La compañía utilizó una combinación de Lean Management y Agile para mejorar. Las herramientas de Lean Management utilizadas incluyeron mapeo de flujos de valor y design thinking para repensar y reestructurar por completo la experiencia del cliente durante un proceso o transacción. También reformuló los indicadores de desempeño para reflejar mejor aspectos específicos, por ejemplo, velocidad de resolución de consultas. Del lado de Agile, la compañía formó equipos auto-gestionados y multi-funcionales para optimizar la colaboración y promover la rendición de cuentas. El nuevo equipo hizo posible que los empleados se hicieran cargo de todos los pedidos de principio a fin. También se estableció un único punto de contacto para cada proceso con el fin de reducir el número de traspasos internos y mejorar la relación con el cliente.

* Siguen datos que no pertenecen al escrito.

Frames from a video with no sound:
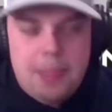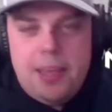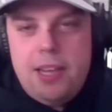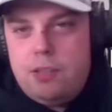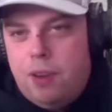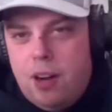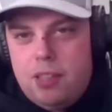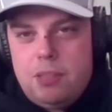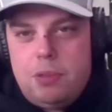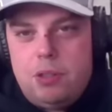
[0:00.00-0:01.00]
He's fought
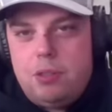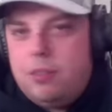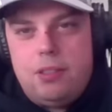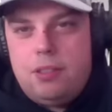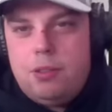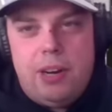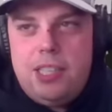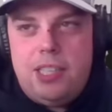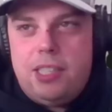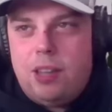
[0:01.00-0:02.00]
some
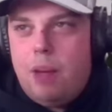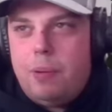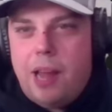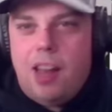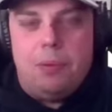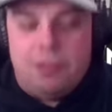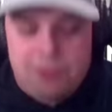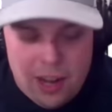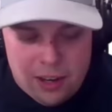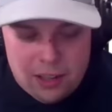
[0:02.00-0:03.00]
crazy top caliber
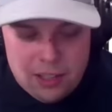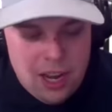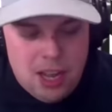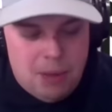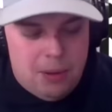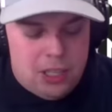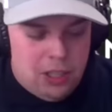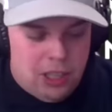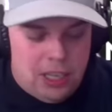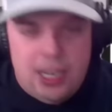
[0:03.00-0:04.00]
fighters. I mean, just
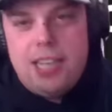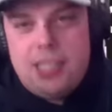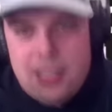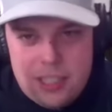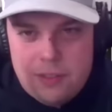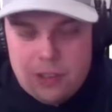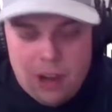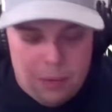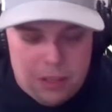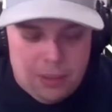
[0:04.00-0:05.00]
look at his list of
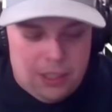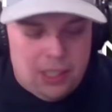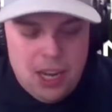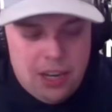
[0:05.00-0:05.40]
accomplishments.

Colectivamente, este abordaje condujo a una reducción del 90 por ciento del tiempo promedio de resolución. Como resultado de ello, la satisfacción creció el 30 por ciento, al igual que la motivación de los empleados. La reorganización implica que los equipos ya no están atrapados por la burocracia y en cambio pueden ver cómo sus aportes individuales tienen un efecto directo en la experiencia del cliente – y por ende en el desempeño general de la compañía.

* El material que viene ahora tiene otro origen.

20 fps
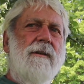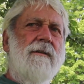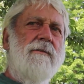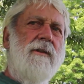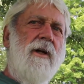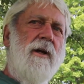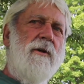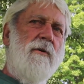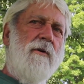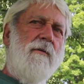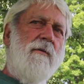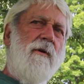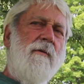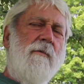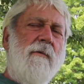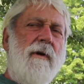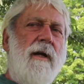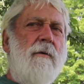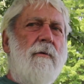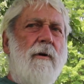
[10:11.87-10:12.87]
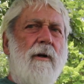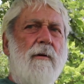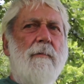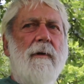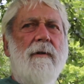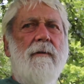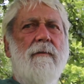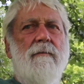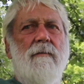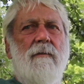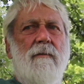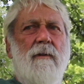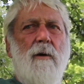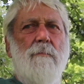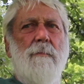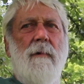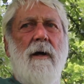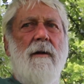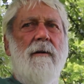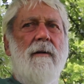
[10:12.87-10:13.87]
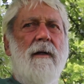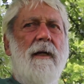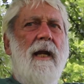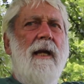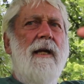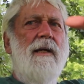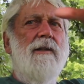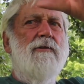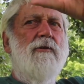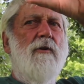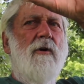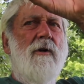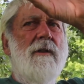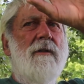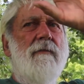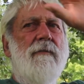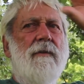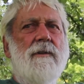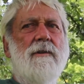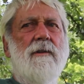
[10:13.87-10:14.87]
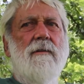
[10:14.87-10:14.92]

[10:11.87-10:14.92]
not only where we were, but couple of 100 k's north of us.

Una compañía minera crea un nuevo sistema operativo

En el segundo ejemplo, una compañía minera global ha estado desplegando herramientas de Lean Management en todas las unidades de la primera línea durante más de una década, con bastante éxito. Las operaciones mineras poseen una serie de atributos particulares – tareas físicas, flujos de trabajo constantes, especificaciones de clientes predecibles y procesos repetitivos – que las vuelven ideales para metodologías Lean como Six Sigma.

Sin embargo, el nivel de compromiso y los avances se han estancado en los últimos años. Para impulsar nuevos beneficios, la empresa comenzó a aplicar algunas herramientas, formas de trabajar y modelos de equipo Agile. Aun en una industria de procesos como la minería, muchas actividades requieren colaborar con otras funciones y operar en entornos variables, desde desarrollar nuevas estrategias y mejoras de procesos de ingeniería hasta implementar tecnologías innovadoras. Los modelos de equipo Agile como el squad multi-funcional son ideales para ese tipo de trabajo, y obtuvieron resultados sorprendentes: los squads dedicados mejoraron la velocidad de ingeniería un 200 por ciento, y otro squad de transformación de “combustibles y energía” identificó y capturó valor equivalente a USD 10 millones en pocos meses.

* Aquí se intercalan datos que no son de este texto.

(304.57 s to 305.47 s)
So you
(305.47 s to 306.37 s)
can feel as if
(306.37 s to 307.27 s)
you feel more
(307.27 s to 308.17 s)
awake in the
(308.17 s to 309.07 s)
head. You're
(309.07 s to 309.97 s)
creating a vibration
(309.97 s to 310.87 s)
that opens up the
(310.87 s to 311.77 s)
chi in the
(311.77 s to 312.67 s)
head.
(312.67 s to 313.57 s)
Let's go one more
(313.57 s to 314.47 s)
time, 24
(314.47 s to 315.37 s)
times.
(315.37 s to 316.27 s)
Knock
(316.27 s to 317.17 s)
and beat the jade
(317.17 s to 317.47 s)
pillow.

La compañía descubrió que la transformación Agile podría ser el estandarte para mejorar y revitalizar el programa de Lean Management existente en las unidades de la primera línea. Para ello, seleccionó un grupo de herramientas de Agile y las integró a las operaciones diarias basadas en Lean Management.

La compañía estableció ciclos de sprints de cuatro semanas, un plazo alineado con la rotación de los trabajadores en las operaciones. Al inicio de cada sprint, los equipos se reúnen para analizar el plan para las cuatro semanas siguientes e identificar eventos clave, como grandes proyectos, visitas de líderes o incorporación de nuevo personal, además de uno o dos temas en los que desean enfocar sus actividades de mejora. De manera similar, al final de cada sprint, los equipos organizan una sesión retrospectiva para analizar su desempeño con relación a los objetivos y definir cómo trabajar mejor juntos de cara al futuro.

Este cambio relativamente simple, combinado con un foco renovado en reuniones “stand-up” diarias y gestión visual, condujo a una fuerte mejora de la motivación entre el personal, con más del 90 por ciento de los equipos de la primera línea liderando activamente iniciativas de mejora y cerca de 130 mejoras incrementales completadas en los primeros tres meses.


Como muestran estos dos ejemplos, Lean Management y Agile son sistemas poderosos, y las compañías no deben verse obligadas a optar por uno u otro. Por el contrario, recomendamos aplicar un abordaje combinado, seleccionar las herramientas y las aplicaciones de cada metodología más relevantes para sus necesidades, y así generar mejoras aún mayores a lo largo de toda la organización.